§ **Exercise goal**
All of the data should be output character for character, except the pictures.

§ **Data to use**
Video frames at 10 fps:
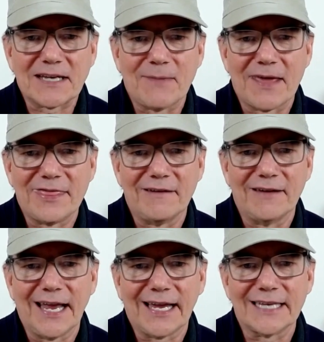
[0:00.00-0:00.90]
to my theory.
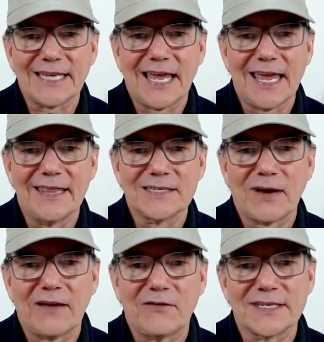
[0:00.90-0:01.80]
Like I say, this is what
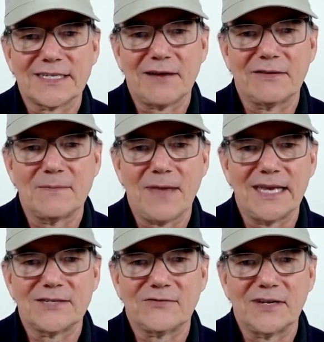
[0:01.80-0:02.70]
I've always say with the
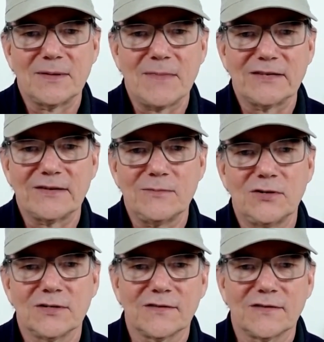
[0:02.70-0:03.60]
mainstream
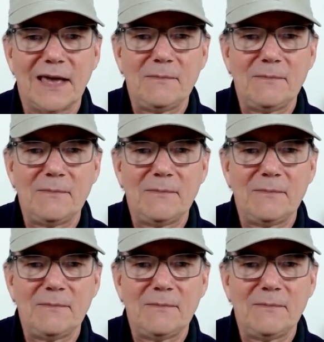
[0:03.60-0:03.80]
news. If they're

§ **Exercise response**
Video frames at 10 fps:
[0:00.00-0:00.90]
to my theory.
[0:00.90-0:01.80]
Like I say, this is what
[0:01.80-0:02.70]
I've always say with the
[0:02.70-0:03.60]
mainstream
[0:03.60-0:03.80]
news. If they're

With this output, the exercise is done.